Segundo a polícia, o suspeito é natural de Curitiba, mora no balneário há sete meses e tem passagem pela polícia por roubo. Ele nega qualquer participação no crime da professora, de 53 anos. A psicóloga apresentava sinais de estrangulamento. O Instituto Médico-Legal (IML) em Paranaguá deve divulgar laudo em 30 dias. A cremação do corpo, marcada para ontem foi suspensa por ordem judicial. Divorciada, Telma era professora da PUC havia mais de 27 anos.

Esclarecimento do caso

O secretário da Segurança Pública, coronel Aramis Linhares Serpa, afirmou que o trabalho da delegacia foi muito eficiente. “Solucionamos, em menos de 48 horas, o homicídio que causou grande comoção para a sociedade, o que demonstra todo o empenho dos policiais envolvidos, que não mediram esforços para solucionar o caso.”

O delegado José Antônio Zuba Oliva, que comandou as investigações, relatou que, na casa de Lima, foram encontrados um par de tênis e uma calça jeans preta com a barra dobrada com areia na dobra. “Havia areia depositada nas pernas, na altura das coxas e colo, característica de contato físico, e o tênis é compatível com as marcas encontradas no local onde estava o corpo”, detalhou o delegado.

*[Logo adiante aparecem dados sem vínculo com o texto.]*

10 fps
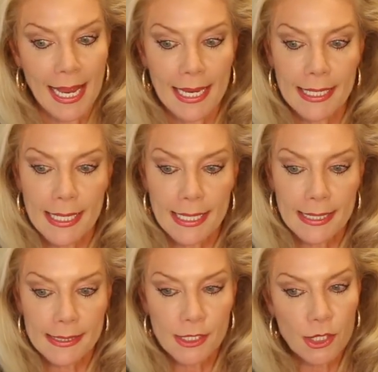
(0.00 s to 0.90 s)
it
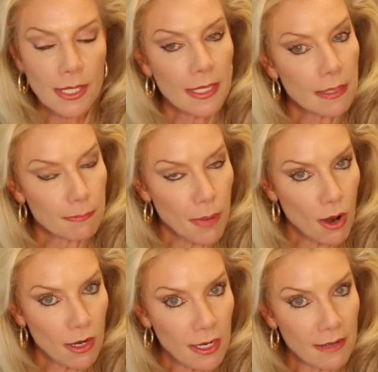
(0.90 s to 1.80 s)
is
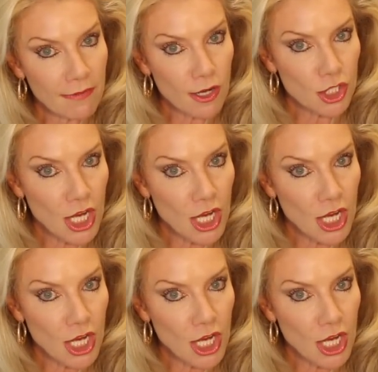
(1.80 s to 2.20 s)
part of our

A rápida solução do homicídio, de acordo com Zuba, ocorreu pelo empenho dos investigadores e colaboração da comunidade. O irmão da vítima ajudou na identificação do suspeito. “O suspeito estava próximo do local do crime e deixou a família desconfiada. As pistas seguidas, a partir dessa informação, nos levam a crer que ele é o criminoso. Os exames realizados pelo Instituto Médico-Legal e pelo Instituto de Criminalística devem confirmá-lo como o autor do assassinato da psicóloga”, afirmou.

“Temos algumas provas materiais contra ele, além do fato de já ter algumas passagens pela polícia por roubo e por uso de drogas. Ele é de Curitiba e estava no litoral há alguns meses. Por não ter residência fixa, nós o prendemos para que não pudesse fugir e prejudicar as investigações”, disse o delegado Zuba.